Task inputs |

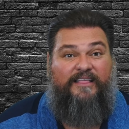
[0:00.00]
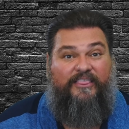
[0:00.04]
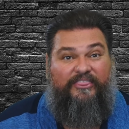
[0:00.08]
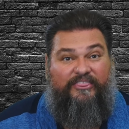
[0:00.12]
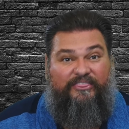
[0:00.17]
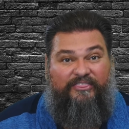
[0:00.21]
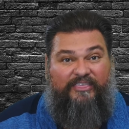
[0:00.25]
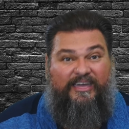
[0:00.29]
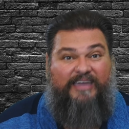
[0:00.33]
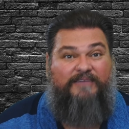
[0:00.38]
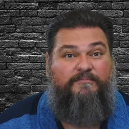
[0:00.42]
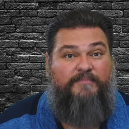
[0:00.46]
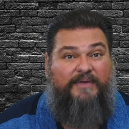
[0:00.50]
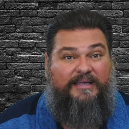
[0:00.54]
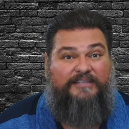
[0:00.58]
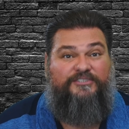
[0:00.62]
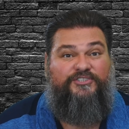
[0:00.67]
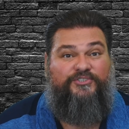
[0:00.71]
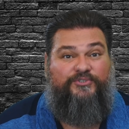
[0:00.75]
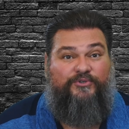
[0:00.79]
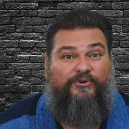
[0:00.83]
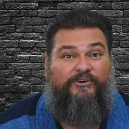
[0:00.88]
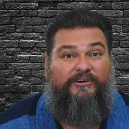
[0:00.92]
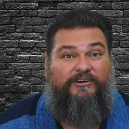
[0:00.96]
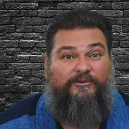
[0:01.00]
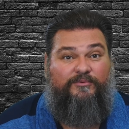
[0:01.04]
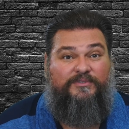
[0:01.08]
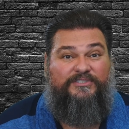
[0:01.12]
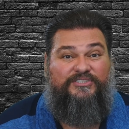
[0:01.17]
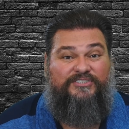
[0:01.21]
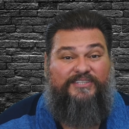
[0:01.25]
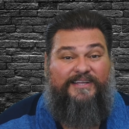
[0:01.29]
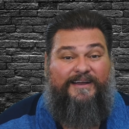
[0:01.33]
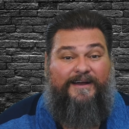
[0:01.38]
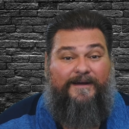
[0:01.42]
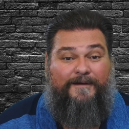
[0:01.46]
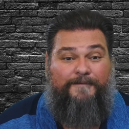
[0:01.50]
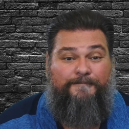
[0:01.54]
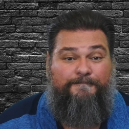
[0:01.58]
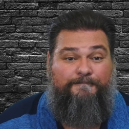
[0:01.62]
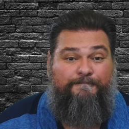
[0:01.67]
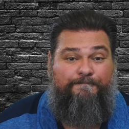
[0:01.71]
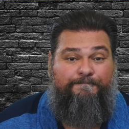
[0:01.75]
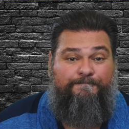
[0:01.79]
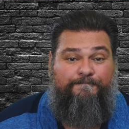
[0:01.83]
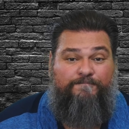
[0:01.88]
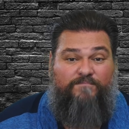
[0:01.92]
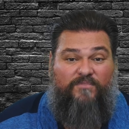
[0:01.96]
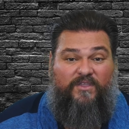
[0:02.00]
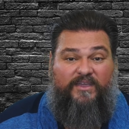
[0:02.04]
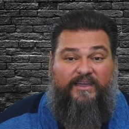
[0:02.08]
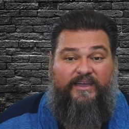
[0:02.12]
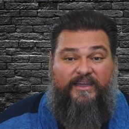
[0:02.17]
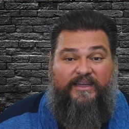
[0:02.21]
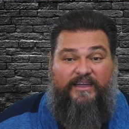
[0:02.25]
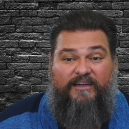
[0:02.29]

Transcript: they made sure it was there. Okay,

What you will do |
Omitting the pictures, copy each record above exactly as it stands.

Answer to this problem |
[0:00.00]
[0:00.04]
[0:00.08]
[0:00.12]
[0:00.17]
[0:00.21]
[0:00.25]
[0:00.29]
[0:00.33]
[0:00.38]
[0:00.42]
[0:00.46]
[0:00.50]
[0:00.54]
[0:00.58]
[0:00.62]
[0:00.67]
[0:00.71]
[0:00.75]
[0:00.79]
[0:00.83]
[0:00.88]
[0:00.92]
[0:00.96]
[0:01.00]
[0:01.04]
[0:01.08]
[0:01.12]
[0:01.17]
[0:01.21]
[0:01.25]
[0:01.29]
[0:01.33]
[0:01.38]
[0:01.42]
[0:01.46]
[0:01.50]
[0:01.54]
[0:01.58]
[0:01.62]
[0:01.67]
[0:01.71]
[0:01.75]
[0:01.79]
[0:01.83]
[0:01.88]
[0:01.92]
[0:01.96]
[0:02.00]
[0:02.04]
[0:02.08]
[0:02.12]
[0:02.17]
[0:02.21]
[0:02.25]
[0:02.29]

Transcript: they made sure it was there. Okay,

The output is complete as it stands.